1
votes

I am getting the following error :

AssertionError: text input must of type str (single example), List[str] (batch or single pretokenized example) or List[List[str]] (batch of pretokenized examples)., when I run classifier(encoded). My text type is str so I am not sure what I am doing wrong. Any help is very appreciated.

import torch
from transformers import AutoTokenizer, BertTokenizer, BertModel, BertForMaskedLM, AutoModelForSequenceClassification, pipeline

# OPTIONAL: if you want to have more information on what's happening under the hood, activate the logger as follows
import logging
logging.basicConfig(level=logging.INFO)

# Load pre-trained model tokenizer (vocabulary)
# used the cased instead of uncased to account for cases like BAD.
tokenizer = BertTokenizer.from_pretrained('bert-base-cased') 


# alternative? what is the difference between these two tokenizers? 
#tokenizer = AutoTokenizer.from_pretrained("textattack/bert-base-uncased-SST-2")

model = AutoModelForSequenceClassification.from_pretrained("textattack/bert-base-uncased-SST-2")


# feed the model and the tokenizer into the pipeline
classifier = pipeline('sentiment-analysis', model=model, tokenizer= tokenizer)


#---------------sample raw input passage--------

text = "Who was Jim Henson ? Jim Henson was a puppeteer. He is simply awful."
# tokenized_text = tokenizer.tokenize(text)
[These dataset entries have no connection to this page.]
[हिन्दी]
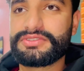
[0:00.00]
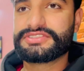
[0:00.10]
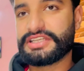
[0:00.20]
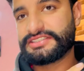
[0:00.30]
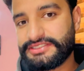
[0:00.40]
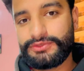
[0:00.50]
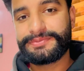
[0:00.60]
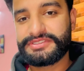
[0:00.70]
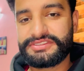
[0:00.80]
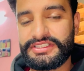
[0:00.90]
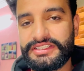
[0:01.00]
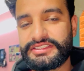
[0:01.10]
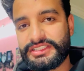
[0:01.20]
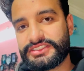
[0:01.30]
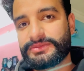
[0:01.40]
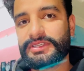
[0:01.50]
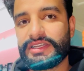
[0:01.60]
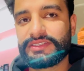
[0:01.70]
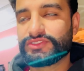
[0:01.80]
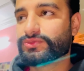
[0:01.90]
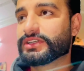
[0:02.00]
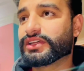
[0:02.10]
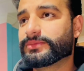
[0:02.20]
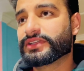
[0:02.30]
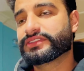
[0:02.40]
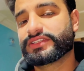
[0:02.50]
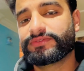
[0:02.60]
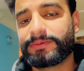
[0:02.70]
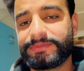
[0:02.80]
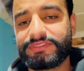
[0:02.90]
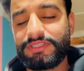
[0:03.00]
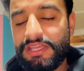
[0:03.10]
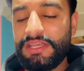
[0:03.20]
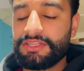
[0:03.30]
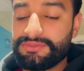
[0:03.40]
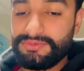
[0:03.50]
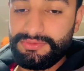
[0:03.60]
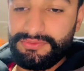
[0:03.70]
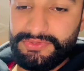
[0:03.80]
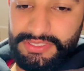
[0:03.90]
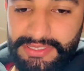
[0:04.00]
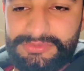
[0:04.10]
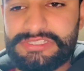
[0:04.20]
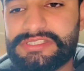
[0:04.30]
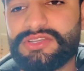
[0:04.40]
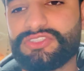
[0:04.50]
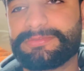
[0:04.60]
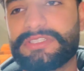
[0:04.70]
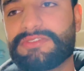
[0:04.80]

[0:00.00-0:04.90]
चाची ऊपर से चलेंगे चाची भी आ गए थे सुबह कर्मिया के साथ वापस तो फिर हम चलते हैं हॉस्पिटलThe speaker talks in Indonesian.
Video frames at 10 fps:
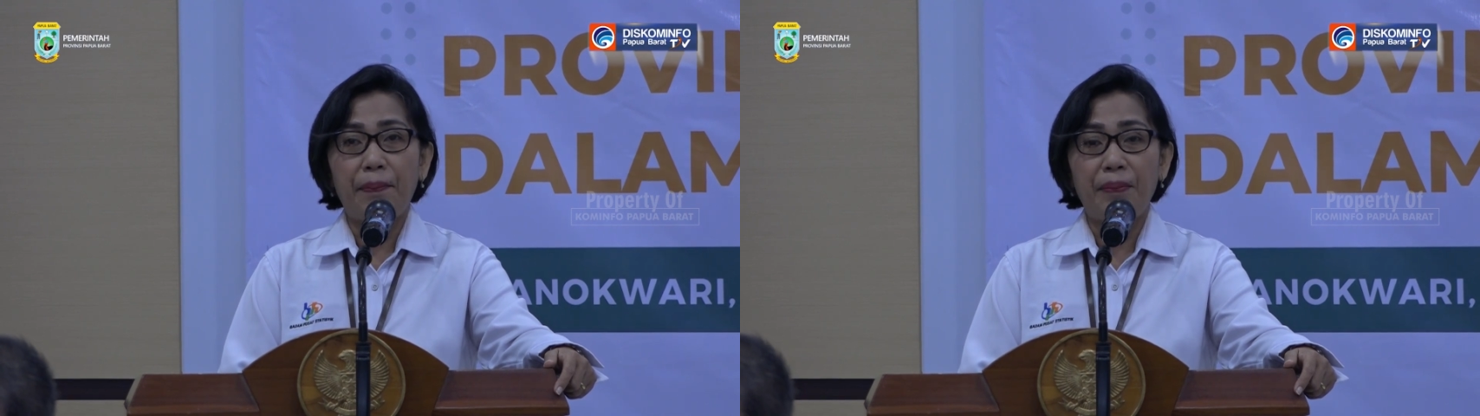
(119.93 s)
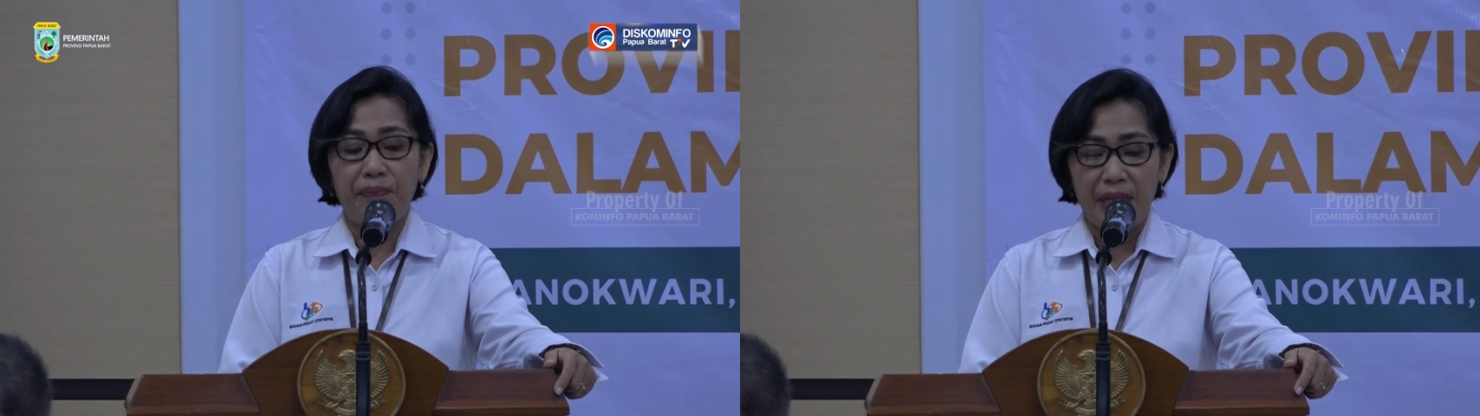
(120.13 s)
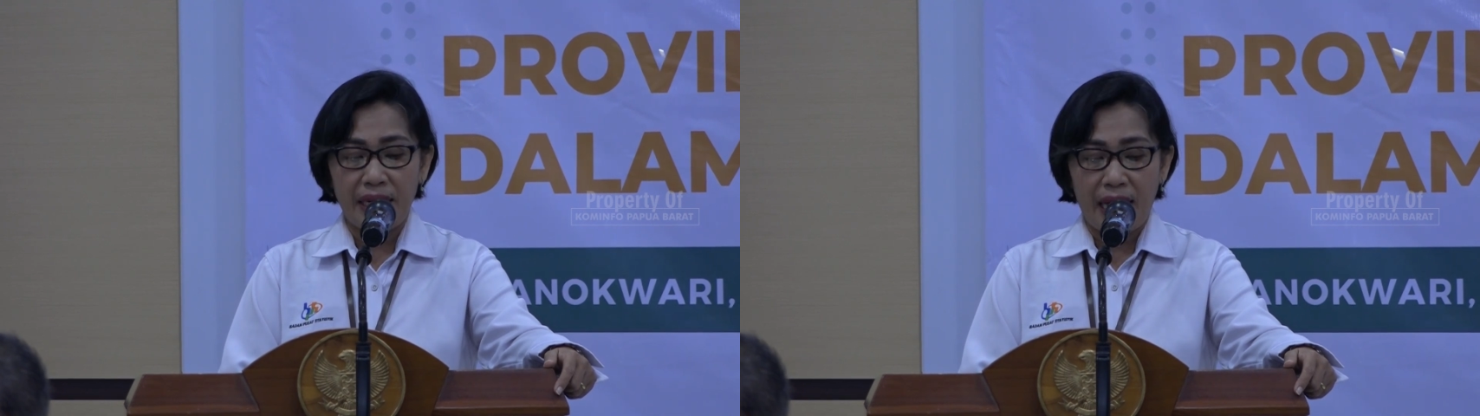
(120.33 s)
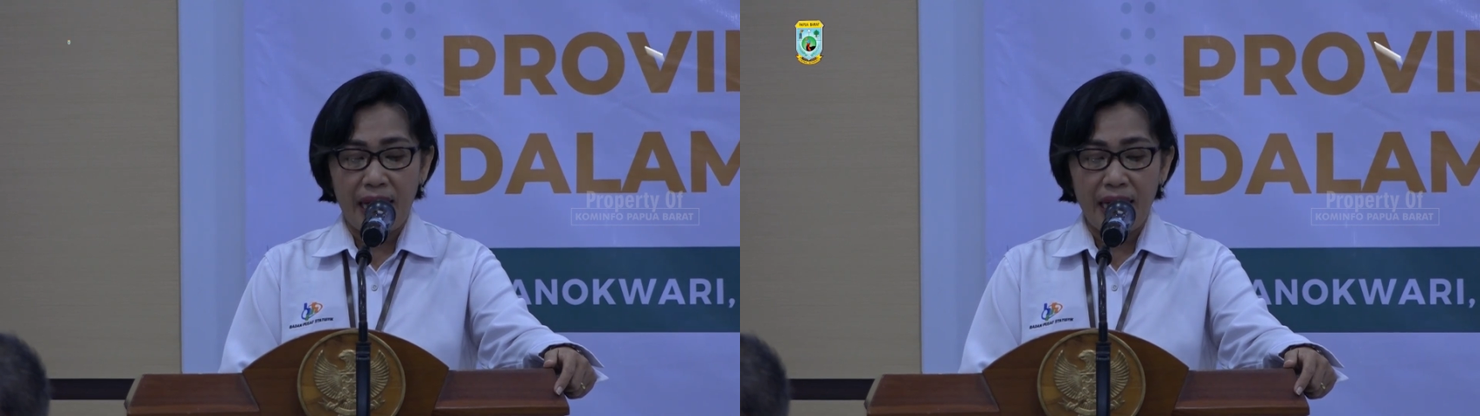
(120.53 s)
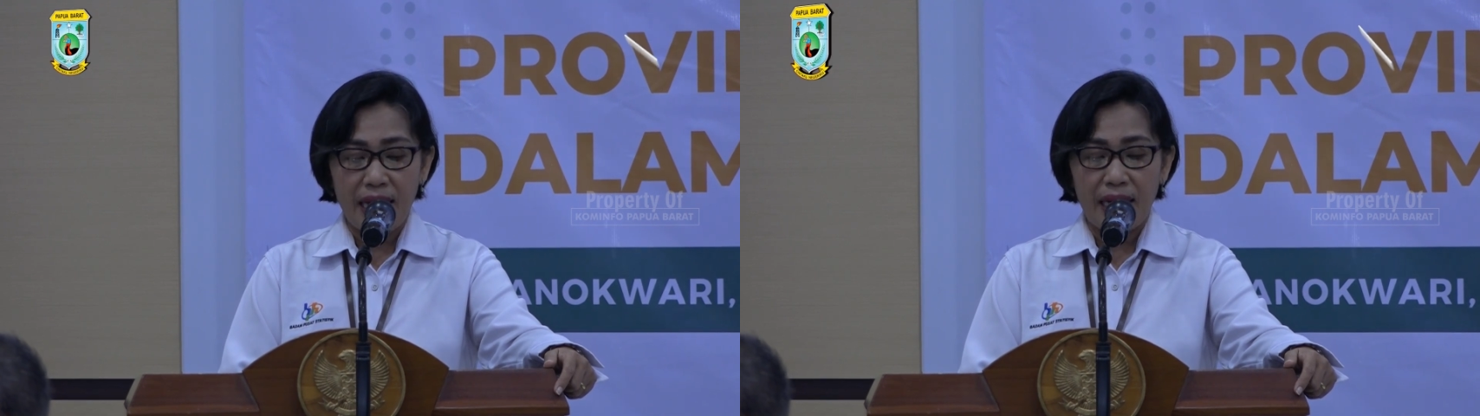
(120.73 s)

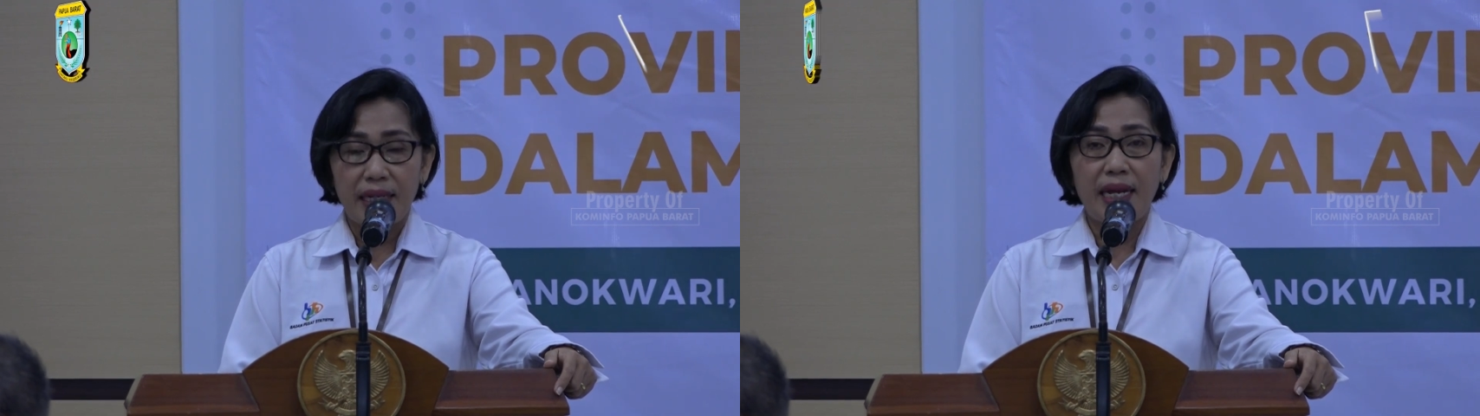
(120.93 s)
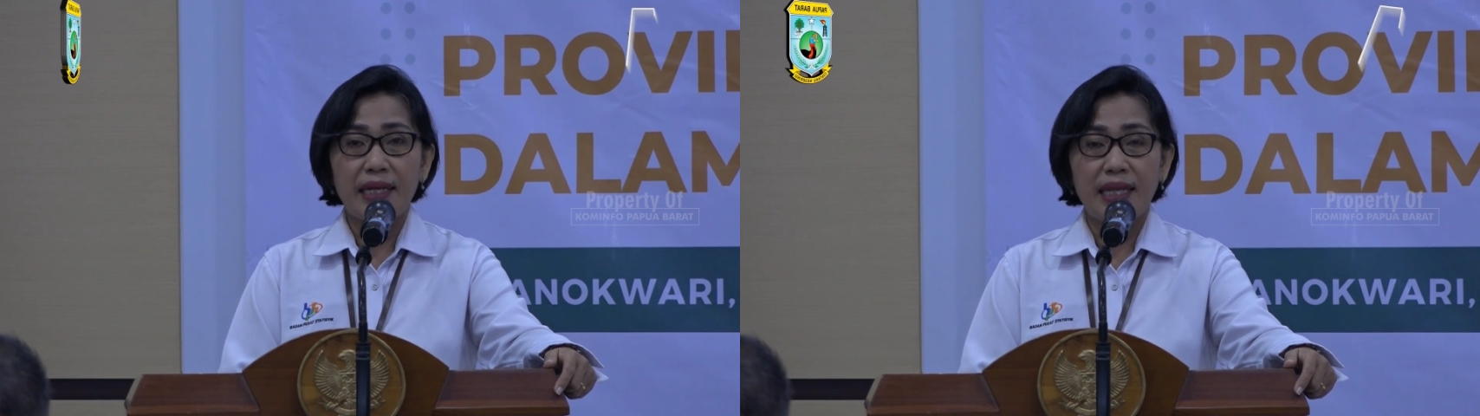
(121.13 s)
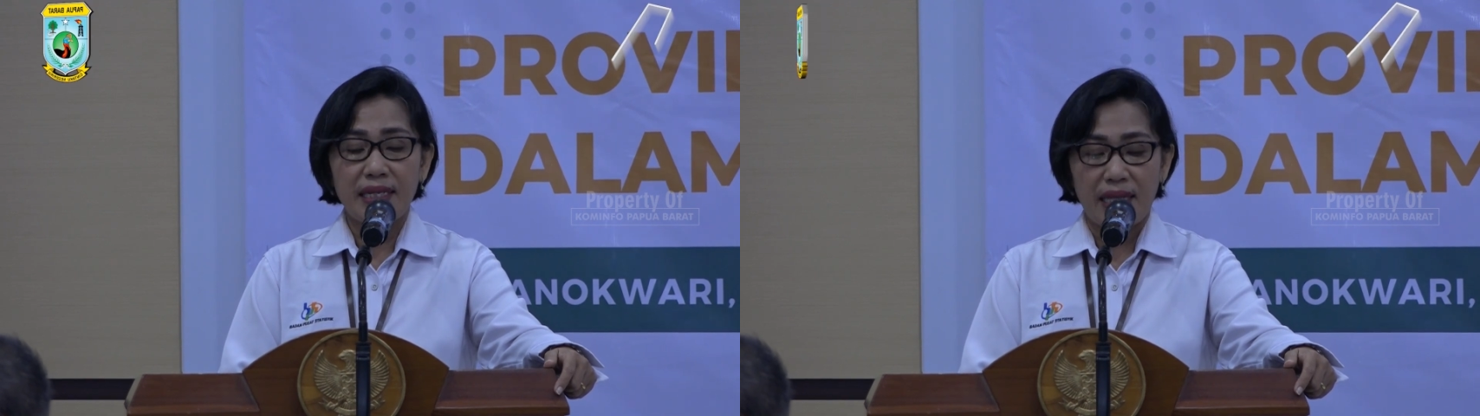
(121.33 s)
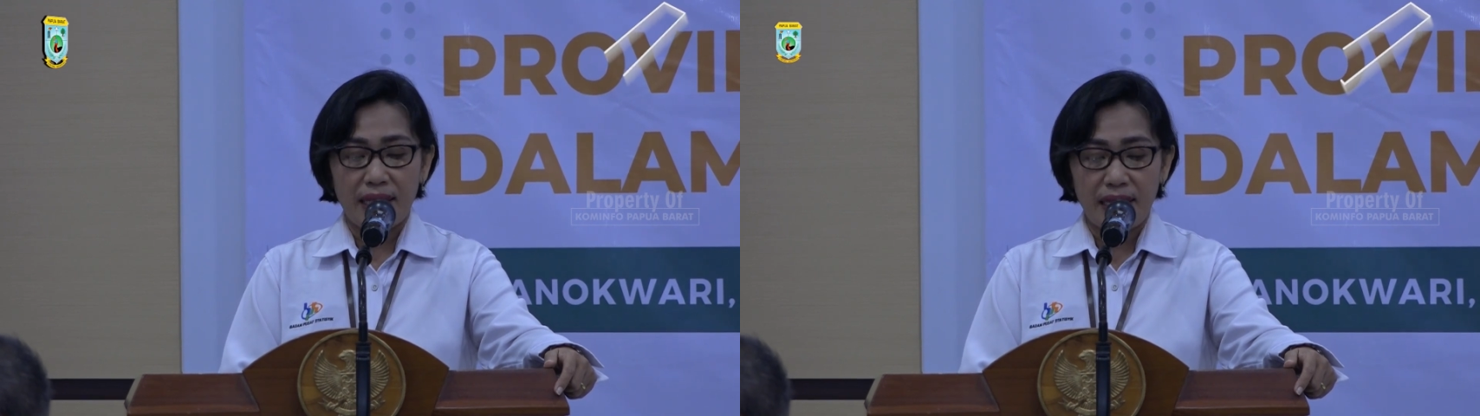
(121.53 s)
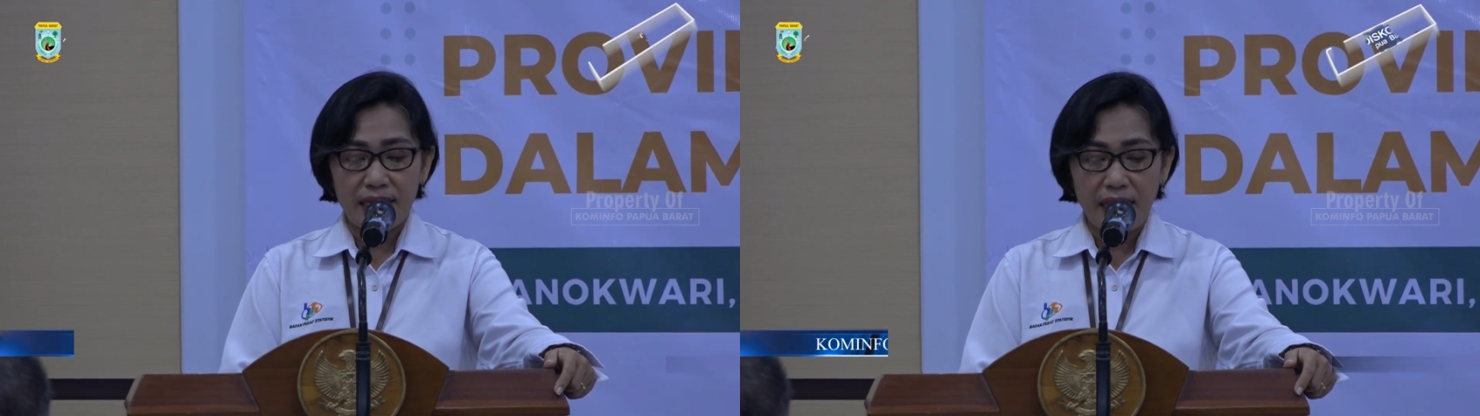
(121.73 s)
pembina data
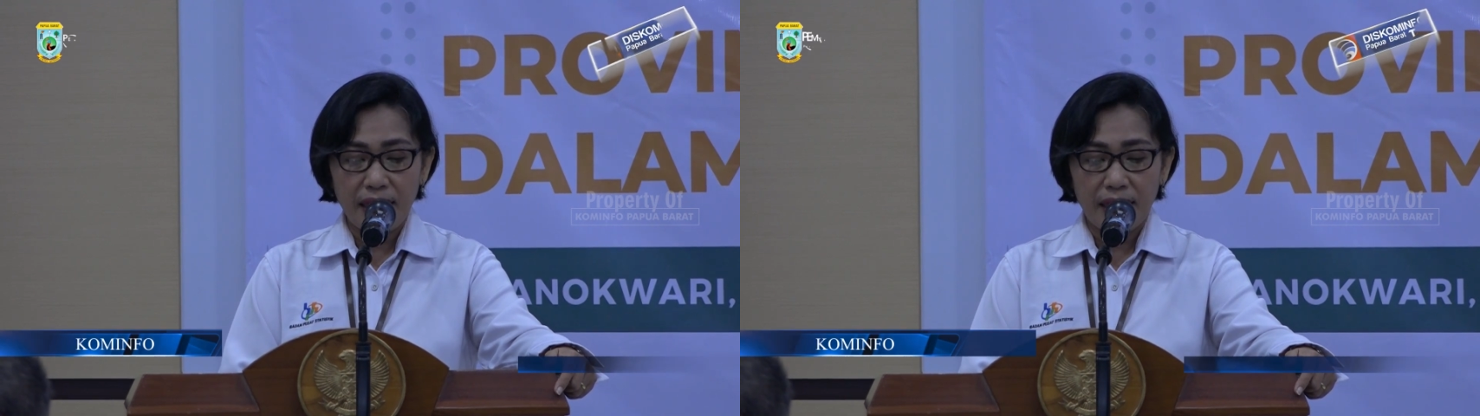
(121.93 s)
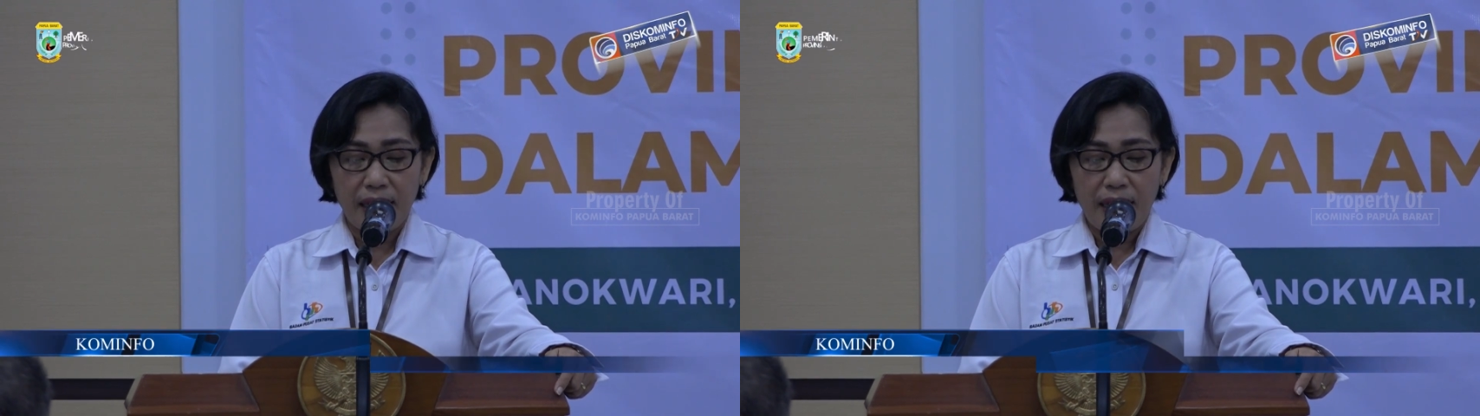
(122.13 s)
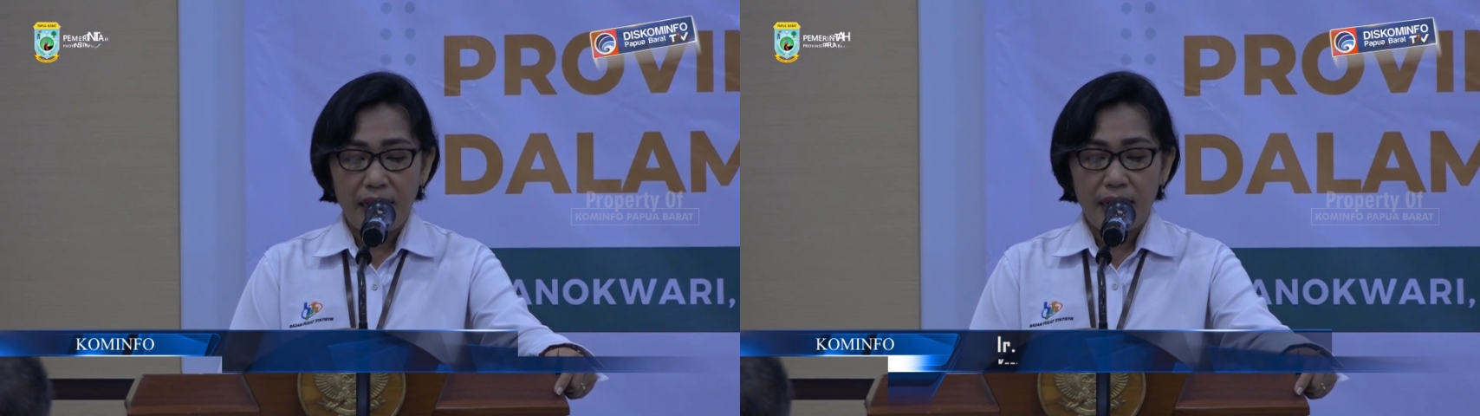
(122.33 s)
statistik,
#----------Tokenization and Padding---------
# Encode the sentences to get tokenized and add padding stuff
encoded = tokenizer.encode_plus(
    text=text,  # the sentences to be encoded
    add_special_tokens=True,  # Add [CLS] and [SEP] !!!
    max_length = 64,  # maximum length of a sentence  (TODO Figure the longest passage length)
    pad_to_max_length=True,  # Add [PAD]s
    return_attention_mask = True,  # Generate the attention mask
    truncation=True,  #explicitly truncate examples to max length
    return_tensors = 'pt',  # ask the function to return PyTorch tensors
)

#-------------------------------------------
# view the IDs
for key, value in encoded.items():
    print(f"{key}: {value.numpy().tolist()}")
    
#-------------------------------------------


classifier(encoded)

1

1 Answers

0
votes

The pipeline already includes the encoder. Instead of

classifier(encoded)

do

classifier(text)